Scientific advancements have ushered in staggering amounts of
available data and processes which are now scattered across various
locations in the Web, Grid, and more recently, the Cloud. These processes and
data sets are often semantically loosely-coupled and must be composed together
piecemeal to generate scientific workflows. Understanding how to
design, manage, and execute such data-intensive workflows has become
increasingly esoteric, confined to a few scientific experts in the field.
Despite the development of scientific workflow management systems, which have
simplified workflow planning to some extent, a means to reduce the complexity
of user interaction without forfeiting some robustness has been elusive.
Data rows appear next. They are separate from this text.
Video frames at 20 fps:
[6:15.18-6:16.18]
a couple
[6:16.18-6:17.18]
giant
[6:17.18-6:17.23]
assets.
This
violates the essence of scientific progress, where information should
be accessible to anyone. A high-level querying interface tantamount to common
search engines that can not only return a relevant set of scientific workflows,
but also facilitate their execution, may be highly beneficial to users.
The development of such a system that can abstract the complex task of
scientific workflow planning and execution from the user is reported herein.
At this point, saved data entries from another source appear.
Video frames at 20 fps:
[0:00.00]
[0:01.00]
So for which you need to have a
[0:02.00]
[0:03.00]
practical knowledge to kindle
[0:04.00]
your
Our system, Auspice: AUtomatic Service Planning In Cloud/Grid
Environments, consists of the following key contributions. Initially, a
two-level metadata management framework is introduced. In the top-level, Auspice
captures semantic dependencies among available, shared processes and data sets
with an ontology. Our system furthermore indexes these shared resources for
facilitating fast planning times. This metadata framework enables an automatic
workflow composition algorithm, which exhaustively enumerates relevant
scientific workflow plans given a few key parameters - a marked departure
from requiring users to design and manage workflow plans.
By applying models on processes, time-critical and accuracy-aware
constraints can be realized in this planning algorithm. During the
planning phase, Auspice projects these costs and prunes workflow
plans in an apriori fashion if they cannot meet the specified
constraints. Conversely, when feasible, Auspice can adapt to certain time
constraints by trading accuracy for time. To simplify user interaction, both
natural language and keyword search interfaces have been developed to invoke
the said workflow planning algorithm. Intermediate data caching
strategies have also been implemented to accelerate workflow execution over
emerging Cloud environments. A focus on cache elasticity is reported, and to
this end, we have developed methods to scale and relax resource provisioning
for cooperating data caches. Finally, costs of supporting such data caches
over various Cloud storage and compute resources have been evaluated.